The push comes as the Trump administration is negotiating with China over trade, and days after Trump threatened to cancel the North American Free Trade Agreement if the US Congress refuses to ratify the replacement deal he signed this past weekend with his Canadian and Mexican counterparts.
In a statement made after the meeting, BMW hailed free trade, claiming the reduction in trade barriers has made its own success story in the United States possible. The automaker currently operates its biggest plant in the world in Spartanburg, South Carolina, where it employs about 10,000 people, and is considering building a second plant in the United States.
The company called the meeting with administration officials "constructive" but also made clear that trade talks should take place with the relevant political institutions.
Daimler — which makes Mercedes — and Volkswagen already have plants in southern states, too. They did not immediately respond to requests for comment after the meetings.
Trump has complained about the European Union's barriers on trade. He imposed tariffs on steel and aluminum imports from the region, and most of the world, earlier this year and the EU responded with retaliatory tariffs on a range of American goods — including motorcycles, orange juice, bourbon, peanut butter, cigarettes and denim.

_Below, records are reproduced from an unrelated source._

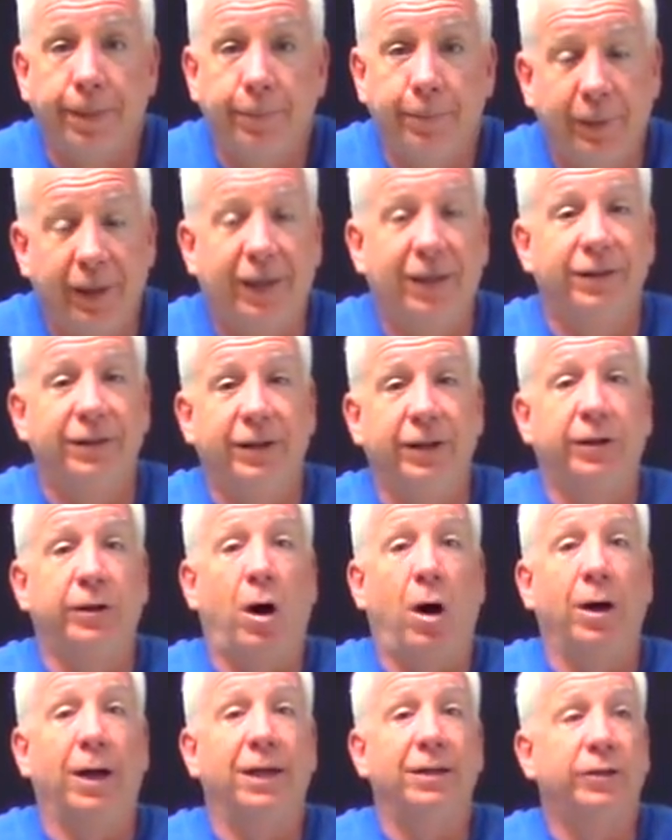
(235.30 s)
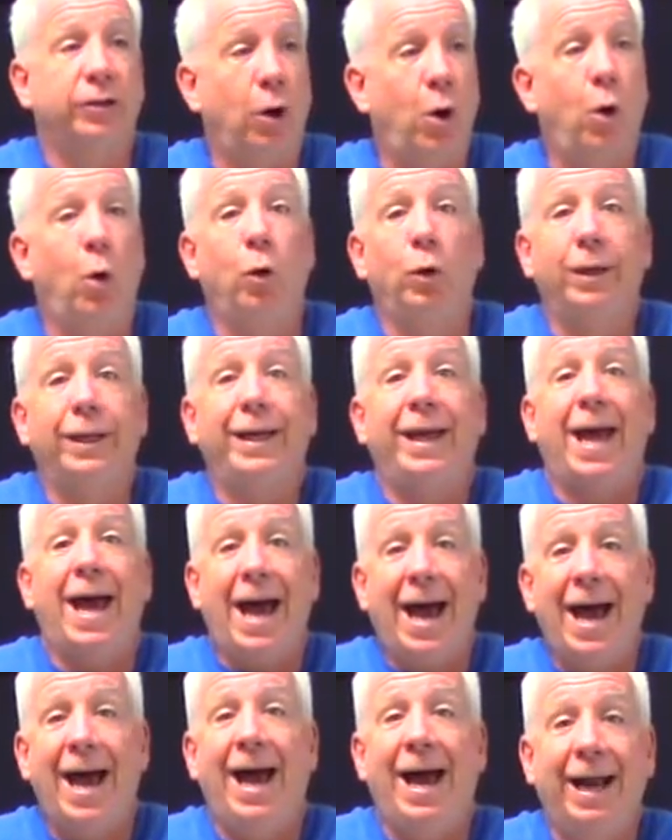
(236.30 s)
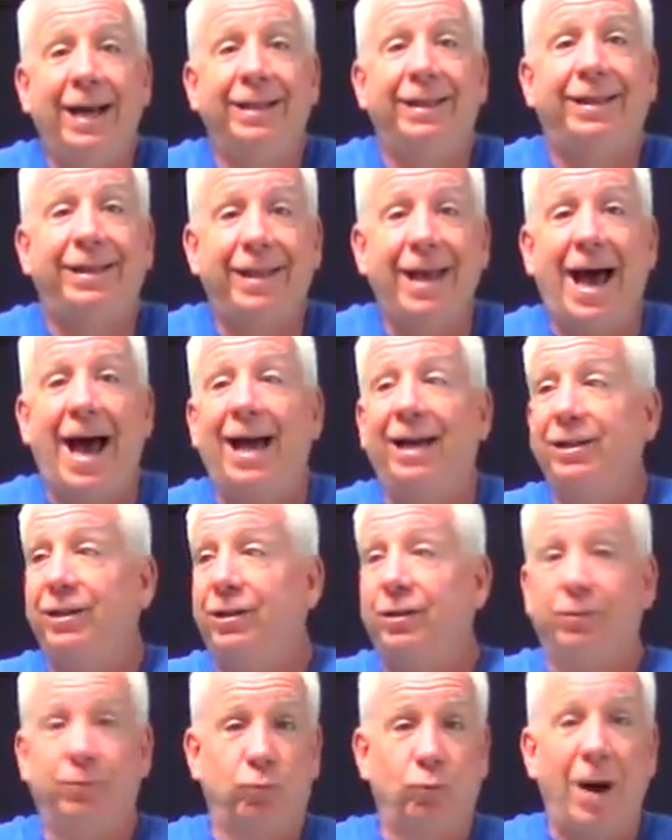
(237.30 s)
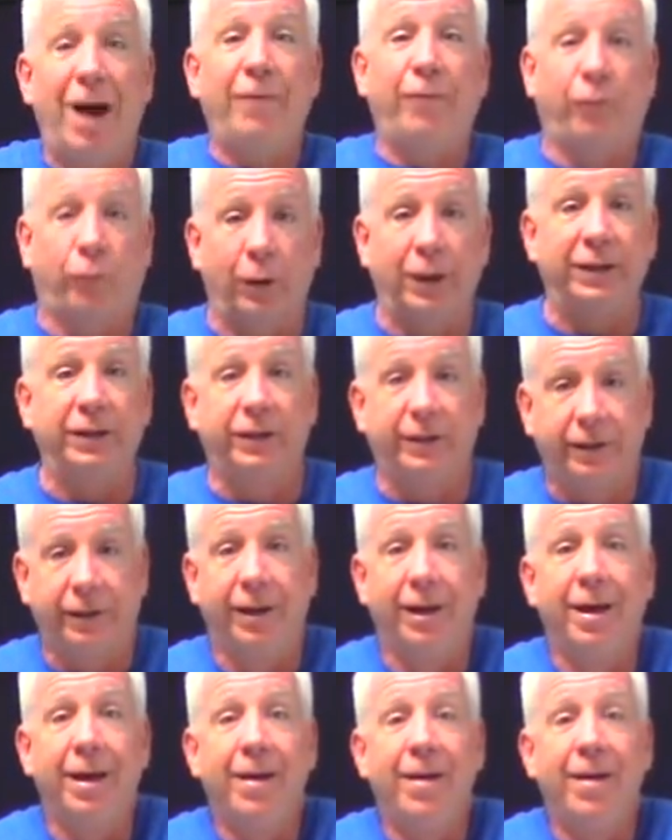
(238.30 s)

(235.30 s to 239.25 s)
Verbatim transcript: because the dog has only had that reference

Trump, who called himself a "Tariff Man" in a tweet Tuesday, has argued that the duties encouraged Canada and Mexico to agree to the new US-Mexico-Canada Agreement, signed last week. He has also imposed tariffs on $250 billion of Chinese goods this year.
But in July, Trump and European Commission President Jean-Claude Juncker agreed to work toward eliminating all tariffs and barriers on trade.
"The president, as you know, has said that he will not impose tariffs on autos on the Europeans as long as negotiations with them are making good progress," Ross said on CNBC.
The Commerce Department has been investigating the effects of imposing tariffs on all foreign vehicles and auto parts since May. The report, which is under review by several federal agencies, could provide the administration with the legal justification for putting the duties in place, by arguing it's a national security issue.
In a comment filed with the Commerce Department in June, BMW argued against this justification for the tariffs, claiming that competition from foreign automakers does not threaten the national security of the United States.
"Removing both US and EU automotive duties entirely is in the best interest of German auto manufacturers, as it would save them an estimated €1 billion per year. We expect similar savings would be realized by US auto manufacturers as well," it said.
Earlier this week, Trump announced that Beijing will "reduce and remove" the tariffs it has on American cars and auto parts. But China has yet to confirm that commitment. Trade talks between the two economic powerhouses are ongoing and tariffs on other Chinese and American products remain in place.